The administration argued the move was legal because the financial institutions agreed to make the payments prior to officially settling with the Justice Department. Thus, the funds were not technically government money. Supposedly, the financial institutions were “voluntarily” making the payments.
Even the Justice Department conceded that the payments skirted the law. “This kind of relief could not have been ordered by a court, even if the government had prevailed at trial,” Deputy Assistant Attorney General Geoffrey Graber said in 2015 testimony before the House Judiciary Committee.
It was a great deal for the banks since they got $2 of credit toward the settlement for every dollar they donated, money that otherwise would have gone toward forgiving delinquent mortgages. There was no cap on the donations. Bank of America ultimately gave out $112 million, $12 million more than it was required to make.

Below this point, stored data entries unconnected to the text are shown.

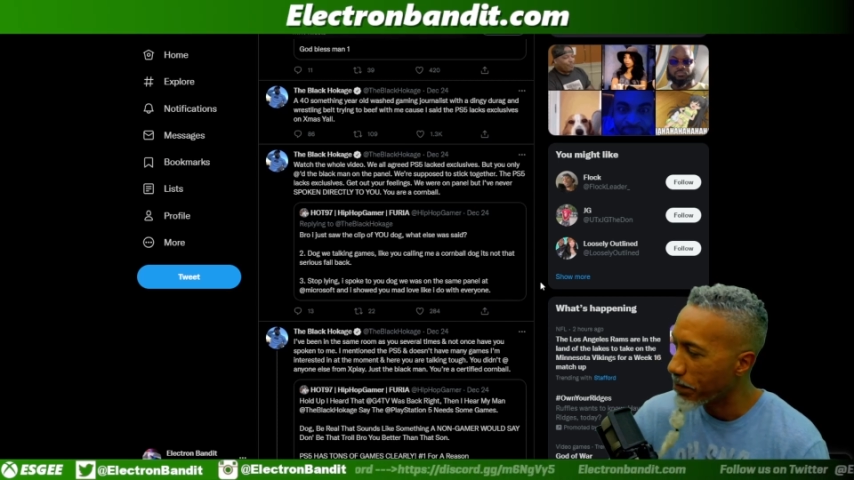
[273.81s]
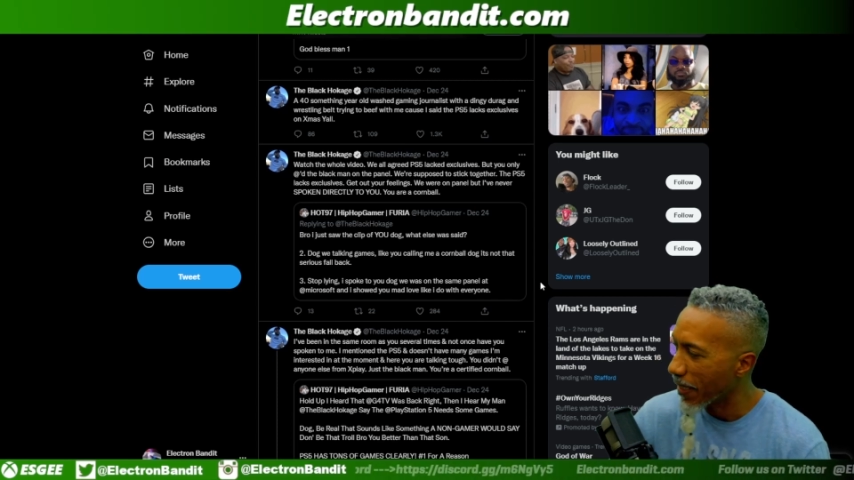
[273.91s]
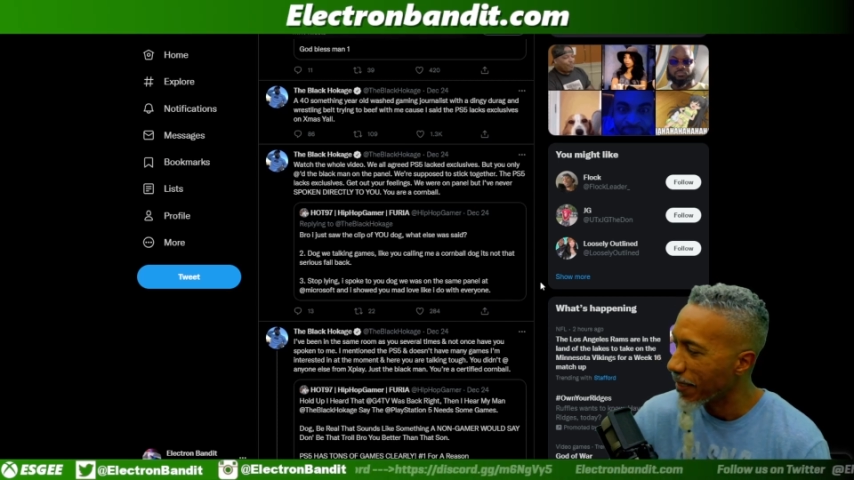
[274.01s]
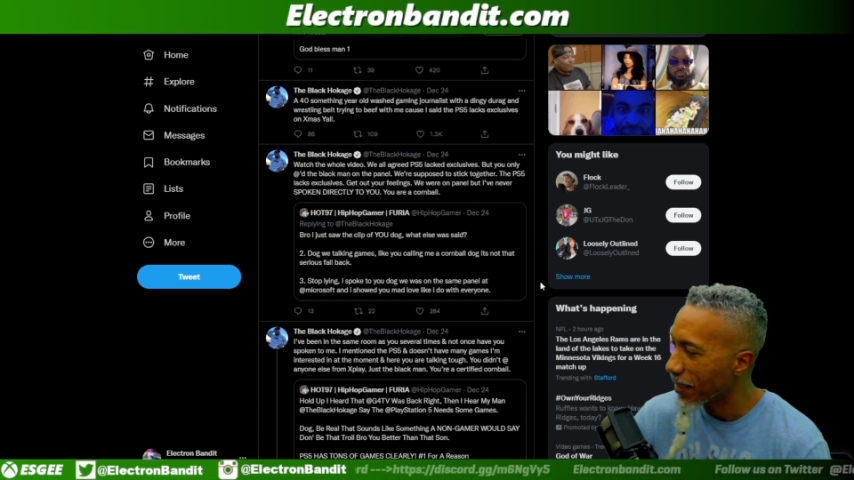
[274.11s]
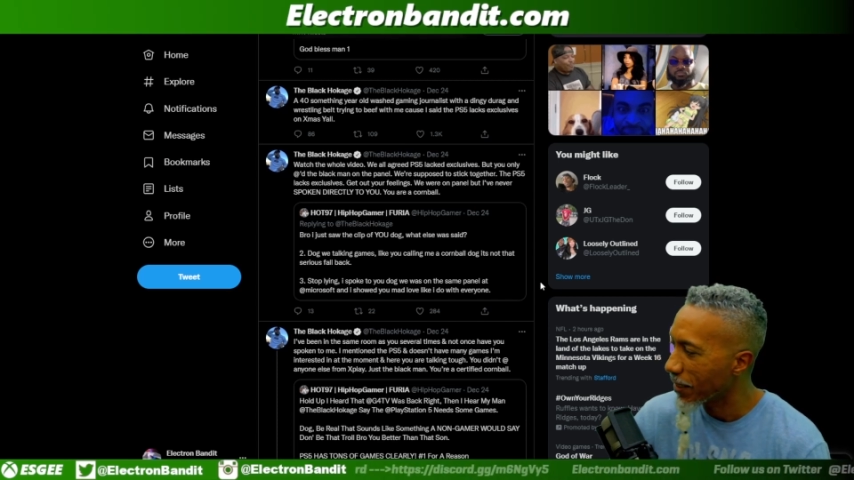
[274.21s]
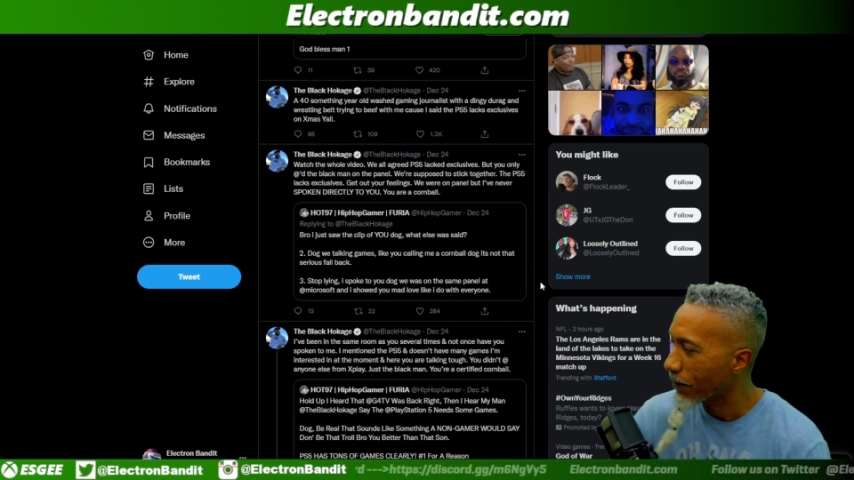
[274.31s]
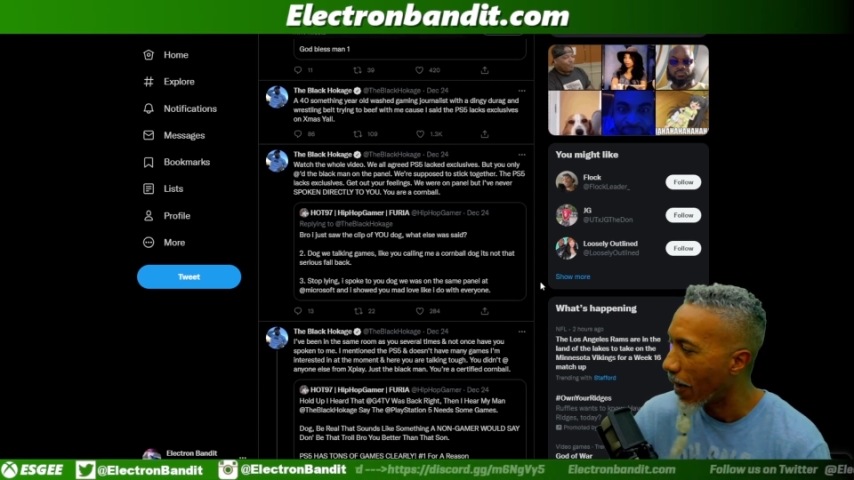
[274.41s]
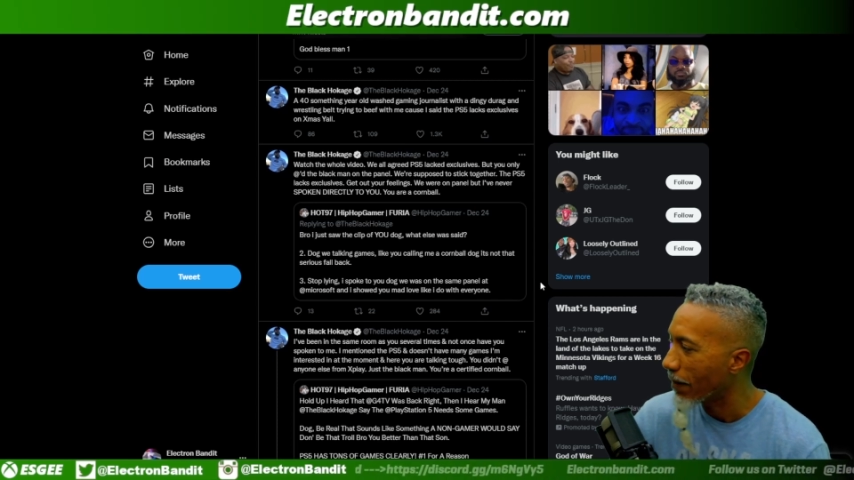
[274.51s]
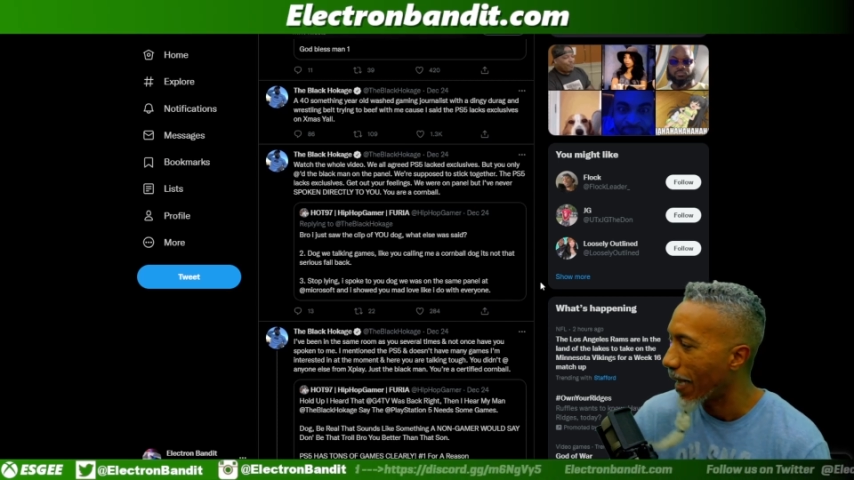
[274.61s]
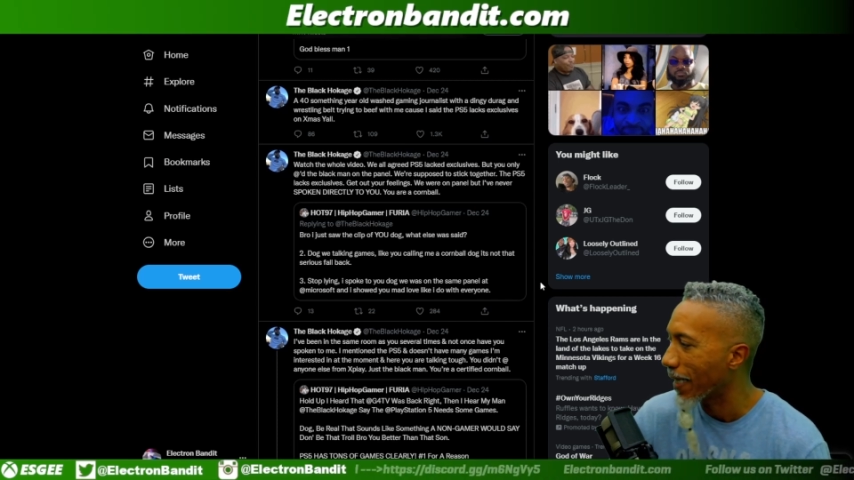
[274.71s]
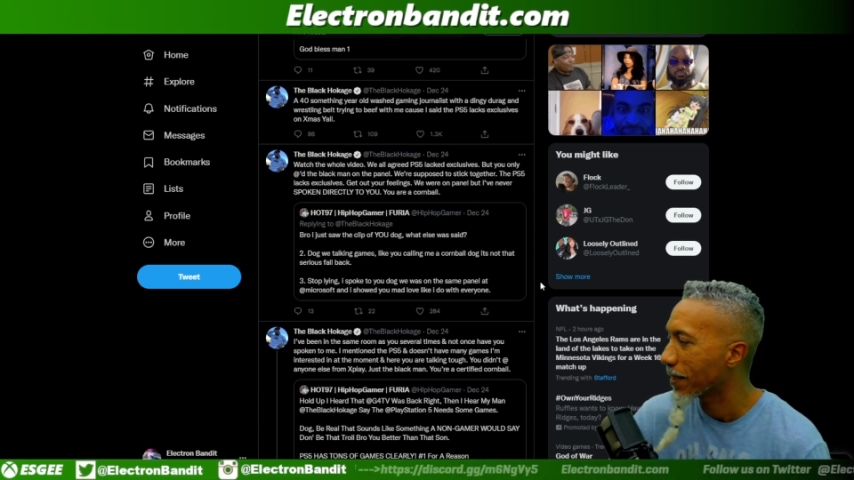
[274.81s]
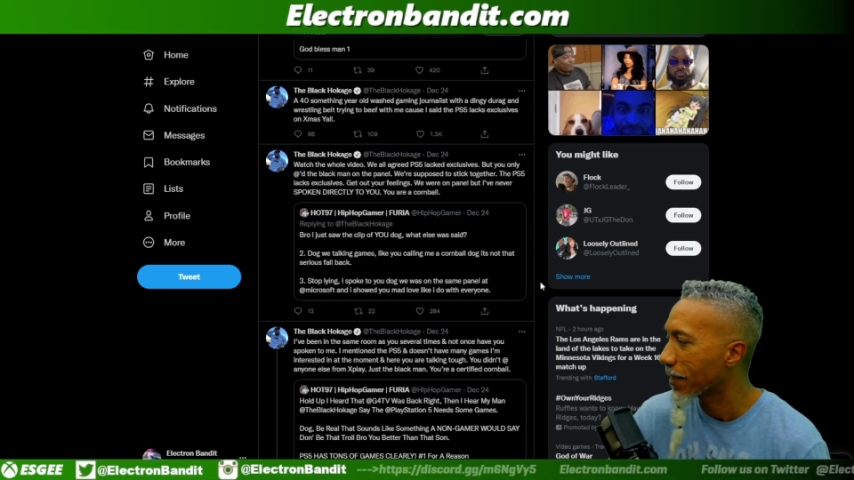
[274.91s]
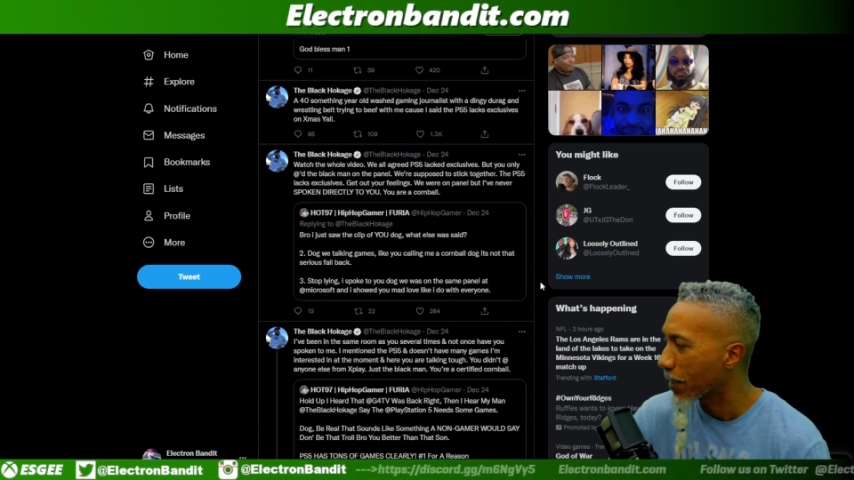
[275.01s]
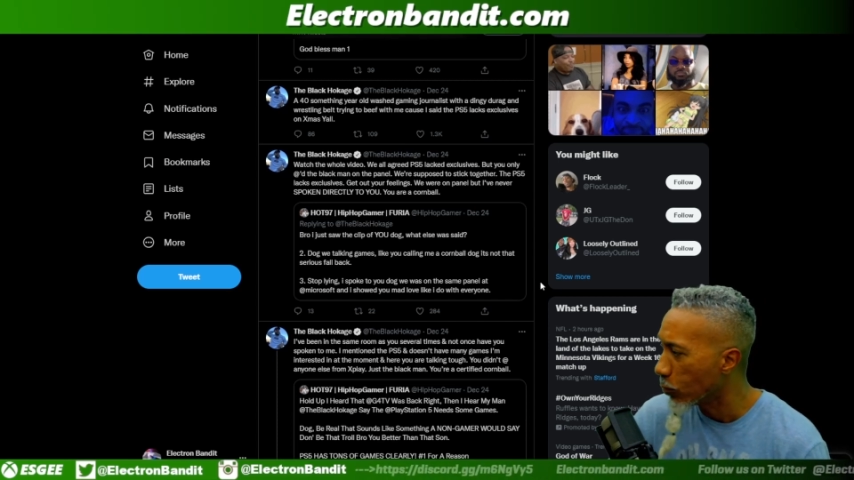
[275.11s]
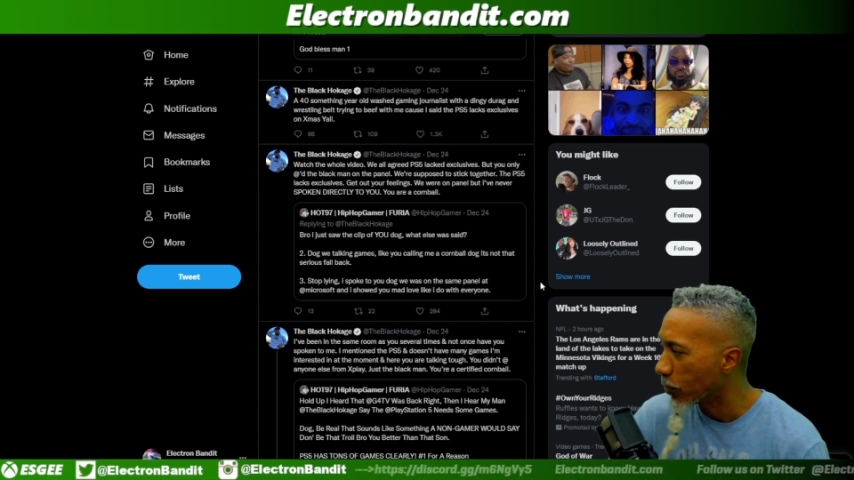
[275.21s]
PlayStation 5 lacks
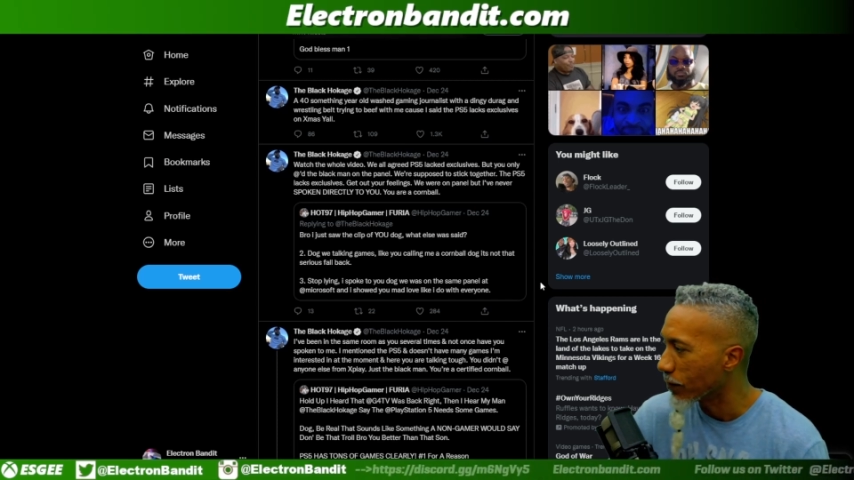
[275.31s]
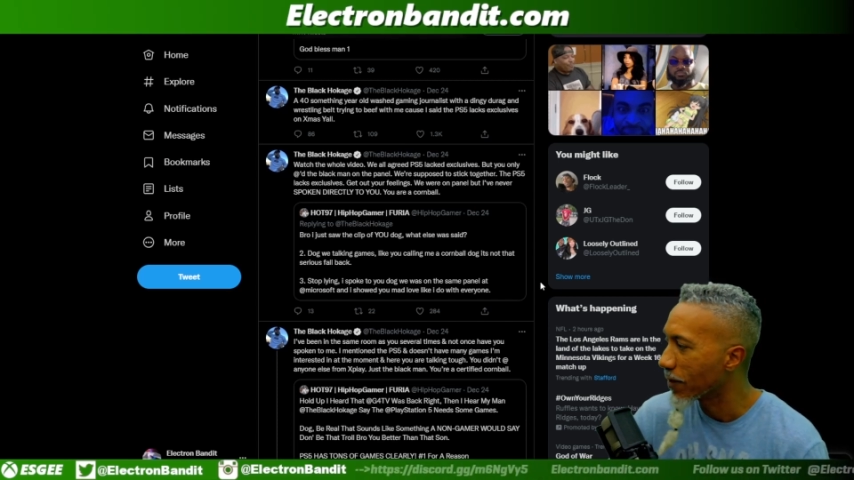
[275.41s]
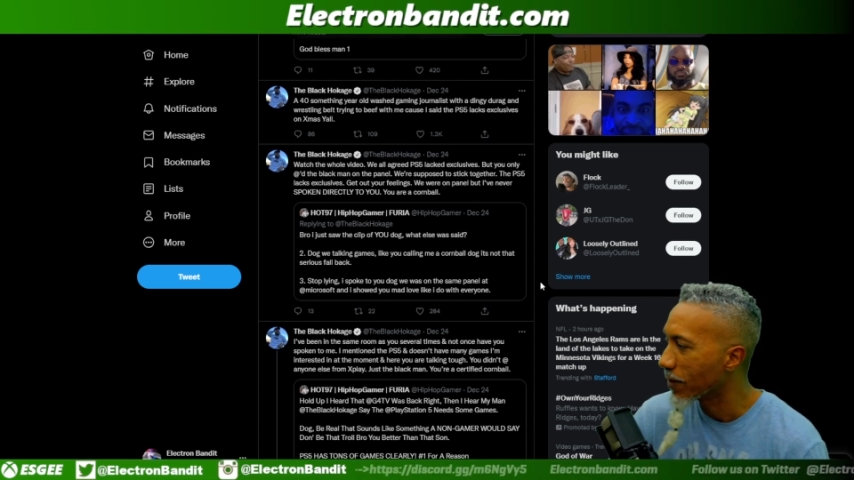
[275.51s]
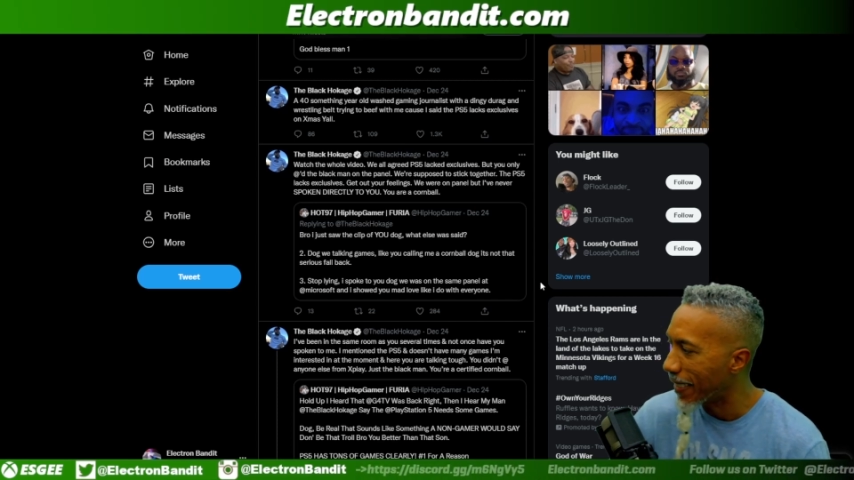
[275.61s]
exclusives.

That earned it $215 million in credit toward the settlement, according to the settlement’s independent monitor.
Recipients of the funds included liberal groups such as the National Council of La Raza ($1.5 million), Habitat for Humanity ($1.5 million) and the National Urban League ($850,000), prompting several Republicans to label the effort a “slush fund.”
The Obama administration got even more ambitious in a $14.7 billion settlement finalized in January with Volkswagen for rigging its cars to cheat clean air requirements. The settlement required the company to invest $1.2 billion in an Environmental Protection Agency plan to promote “zero-emissions vehicle technology” rather than sending the funds to the Treasury Department. That was after Congress repeatedly rejected funding the EPA program.
The Obama administration simply circumvented the entire congressional appropriations process, Frank said. Getting rid of that option “doesn’t appear to be high on the agenda” of the current administration, he said.